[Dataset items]
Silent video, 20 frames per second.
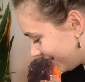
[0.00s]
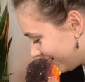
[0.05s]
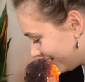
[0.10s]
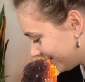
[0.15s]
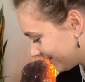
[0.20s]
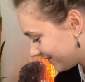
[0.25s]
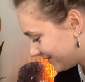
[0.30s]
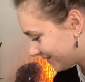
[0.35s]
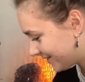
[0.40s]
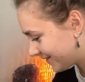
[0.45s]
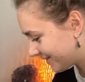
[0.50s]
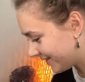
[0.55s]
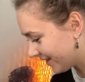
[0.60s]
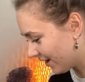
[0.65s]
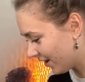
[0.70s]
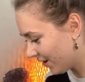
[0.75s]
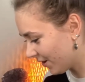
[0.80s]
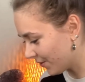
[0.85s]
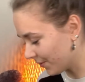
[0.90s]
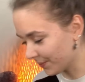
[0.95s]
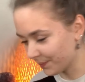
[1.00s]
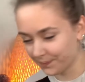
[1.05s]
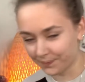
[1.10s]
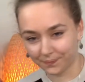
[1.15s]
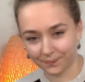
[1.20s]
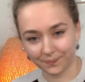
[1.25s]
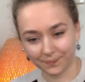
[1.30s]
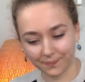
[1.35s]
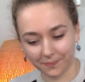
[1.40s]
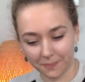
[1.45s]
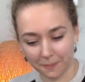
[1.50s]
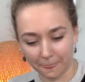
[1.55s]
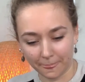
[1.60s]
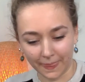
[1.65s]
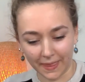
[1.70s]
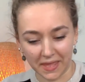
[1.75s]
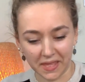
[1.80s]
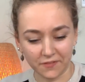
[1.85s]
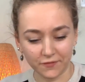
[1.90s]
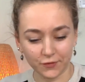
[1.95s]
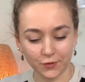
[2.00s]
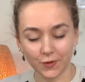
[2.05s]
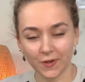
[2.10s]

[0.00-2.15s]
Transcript: So, if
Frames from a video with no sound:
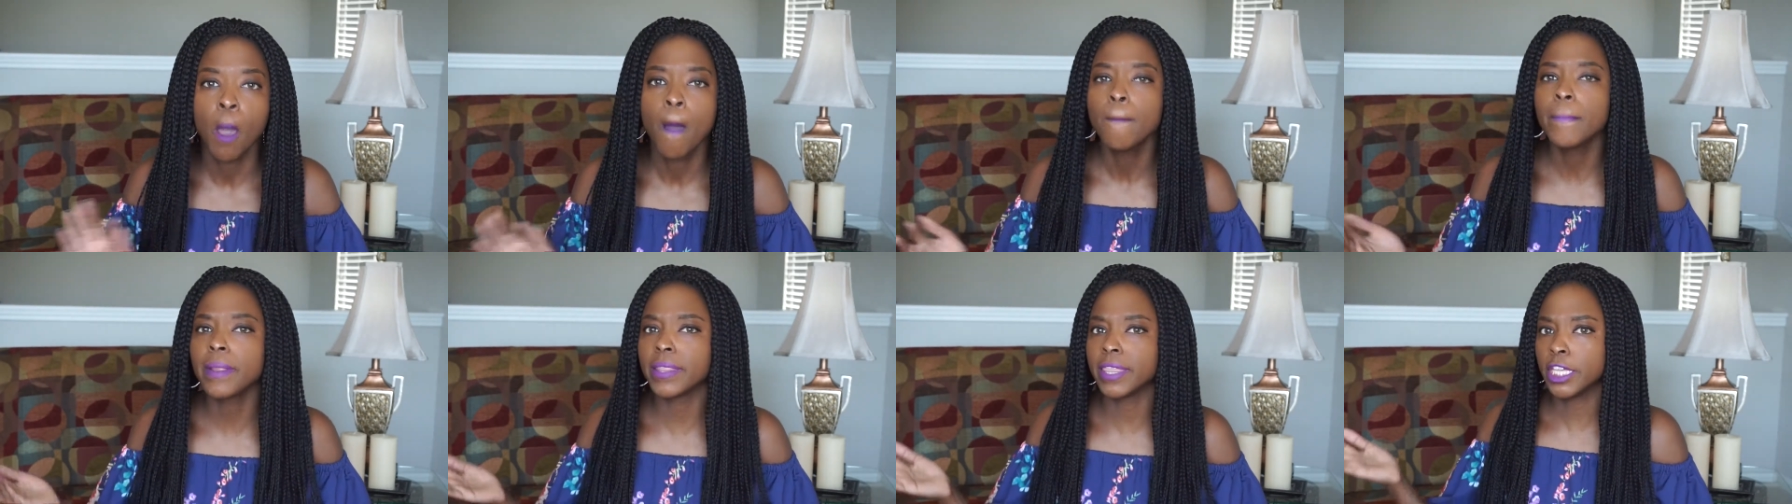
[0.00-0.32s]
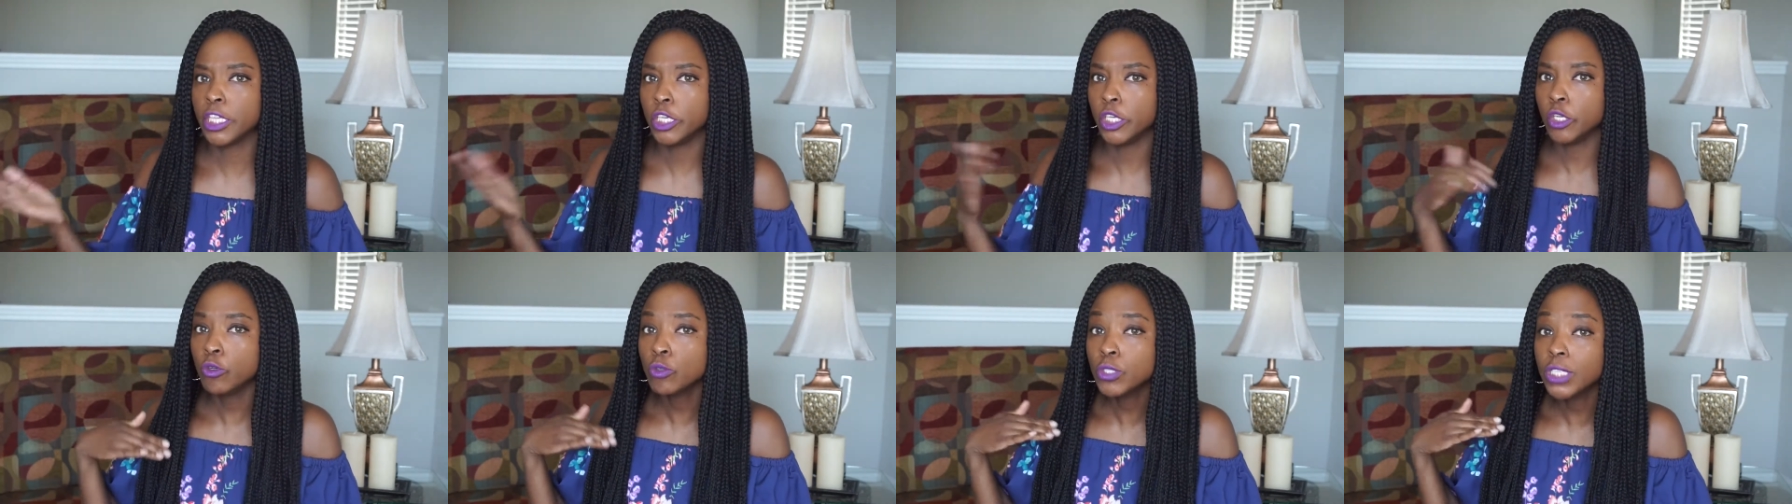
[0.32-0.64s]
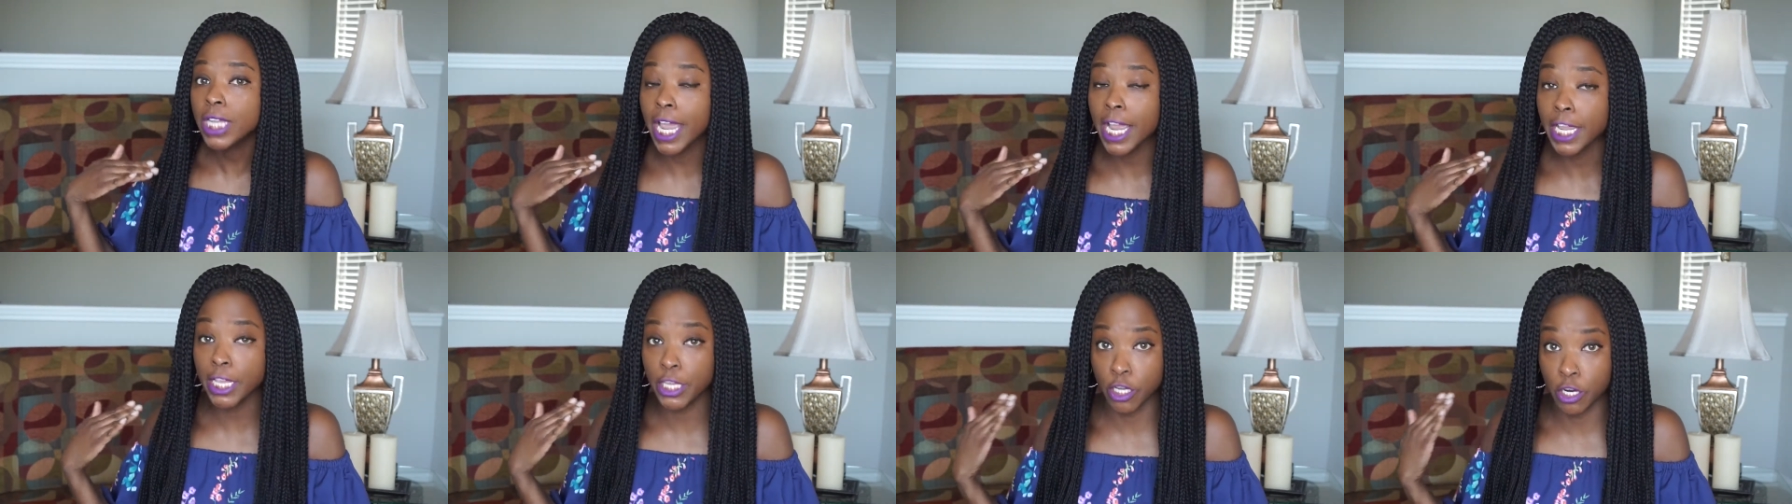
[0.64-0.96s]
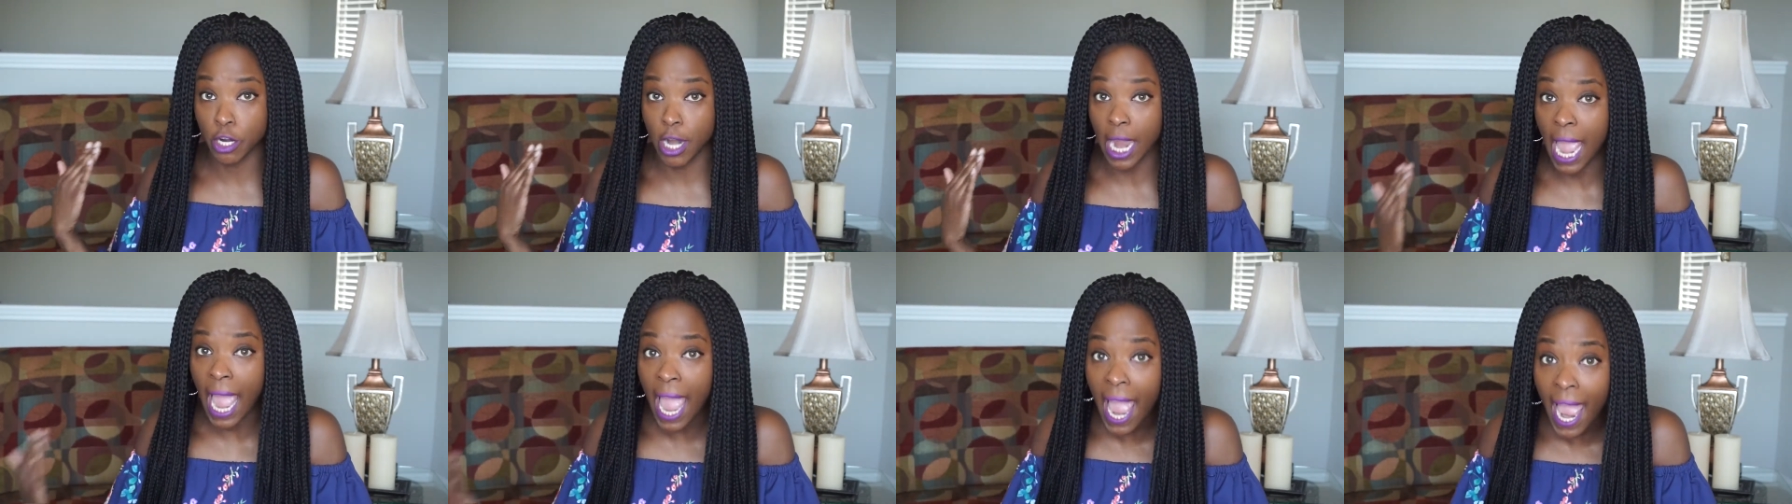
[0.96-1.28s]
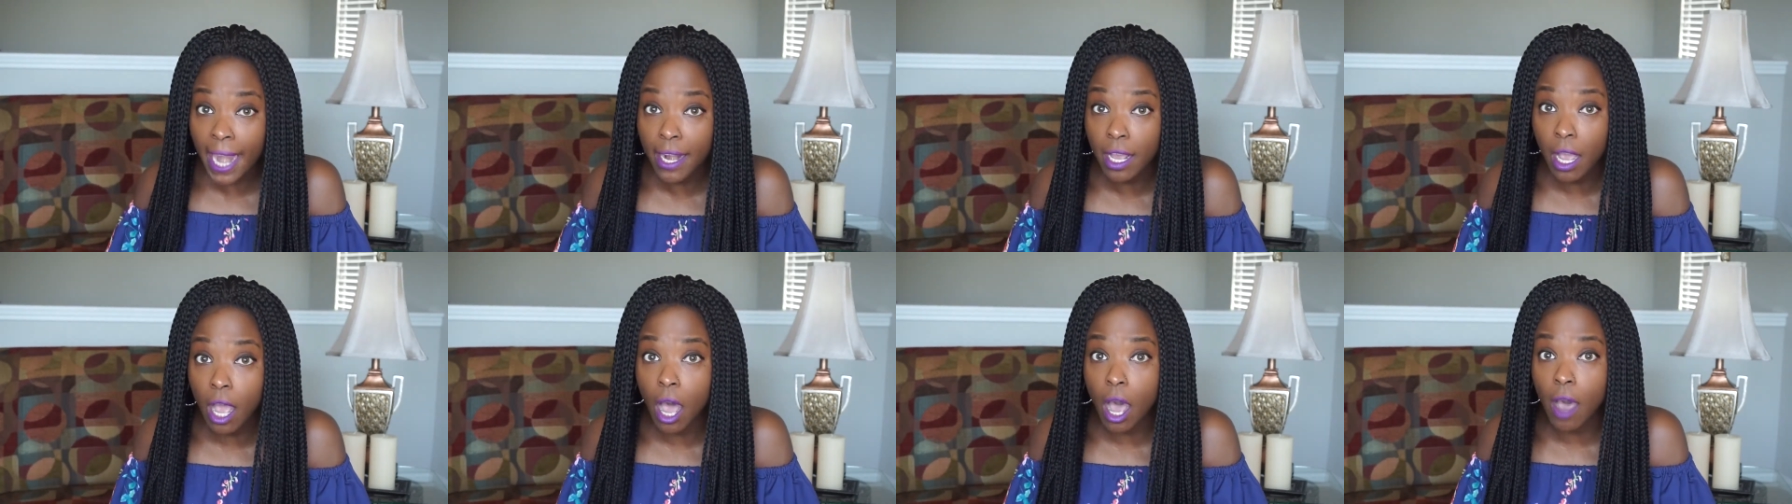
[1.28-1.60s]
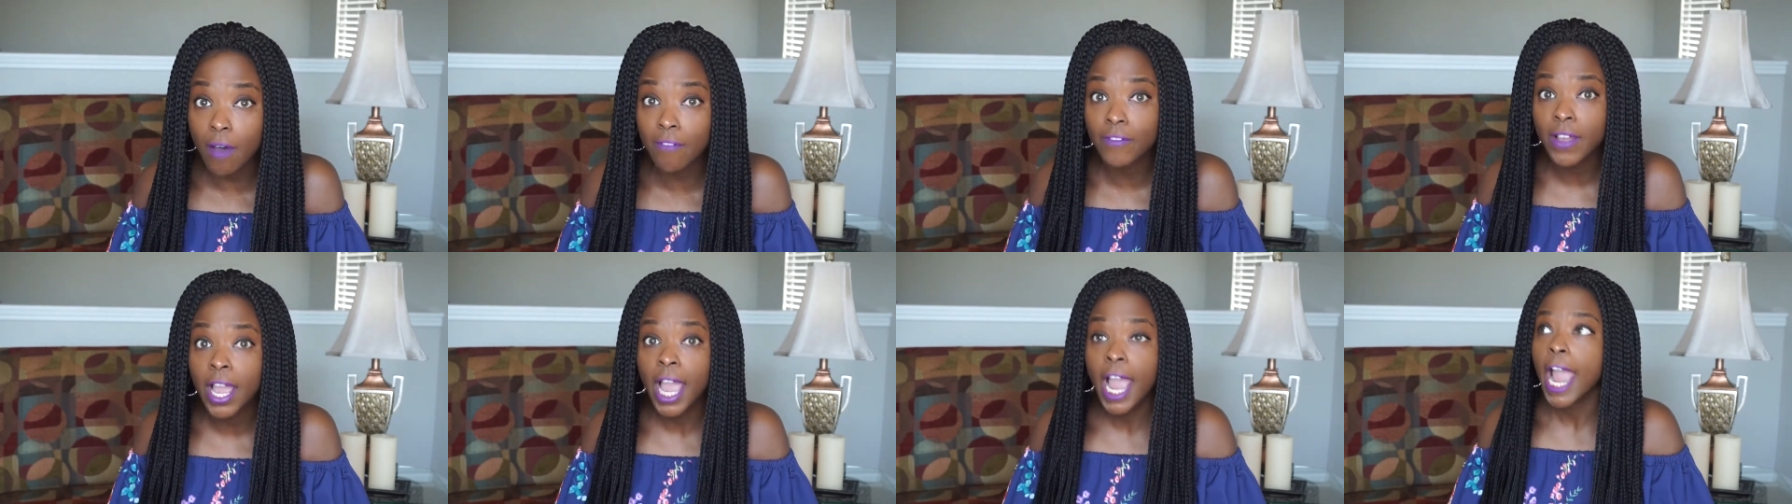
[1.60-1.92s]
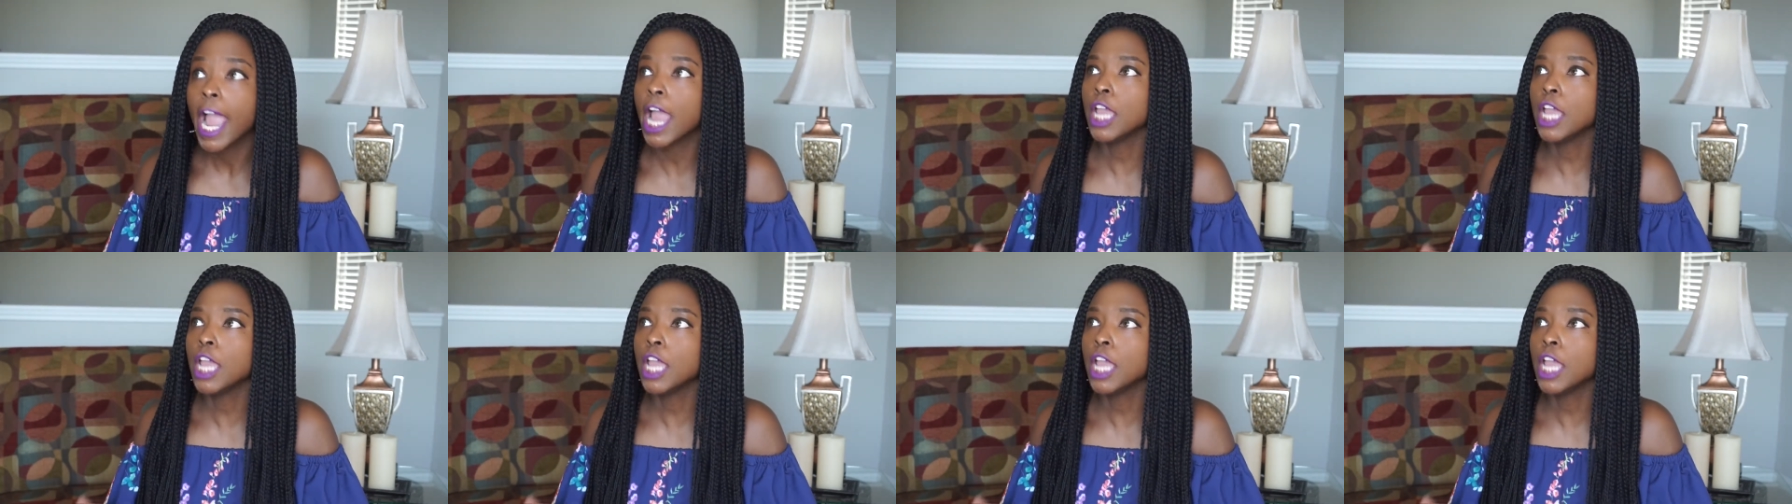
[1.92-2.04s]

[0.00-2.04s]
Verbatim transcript: But then you take your hat off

■ PROBLEM DESCRIPTION ■
Would you please print out all the records above exactly, minus any pictures?

■ RESPONSE FOR THIS EXERCISE ■
Silent video, 20 frames per second.
[0.00s]
[0.05s]
[0.10s]
[0.15s]
[0.20s]
[0.25s]
[0.30s]
[0.35s]
[0.40s]
[0.45s]
[0.50s]
[0.55s]
[0.60s]
[0.65s]
[0.70s]
[0.75s]
[0.80s]
[0.85s]
[0.90s]
[0.95s]
[1.00s]
[1.05s]
[1.10s]
[1.15s]
[1.20s]
[1.25s]
[1.30s]
[1.35s]
[1.40s]
[1.45s]
[1.50s]
[1.55s]
[1.60s]
[1.65s]
[1.70s]
[1.75s]
[1.80s]
[1.85s]
[1.90s]
[1.95s]
[2.00s]
[2.05s]
[2.10s]

[0.00-2.15s]
Transcript: So, if
Frames from a video with no sound:
[0.00-0.32s]
[0.32-0.64s]
[0.64-0.96s]
[0.96-1.28s]
[1.28-1.60s]
[1.60-1.92s]
[1.92-2.04s]

[0.00-2.04s]
Verbatim transcript: But then you take your hat off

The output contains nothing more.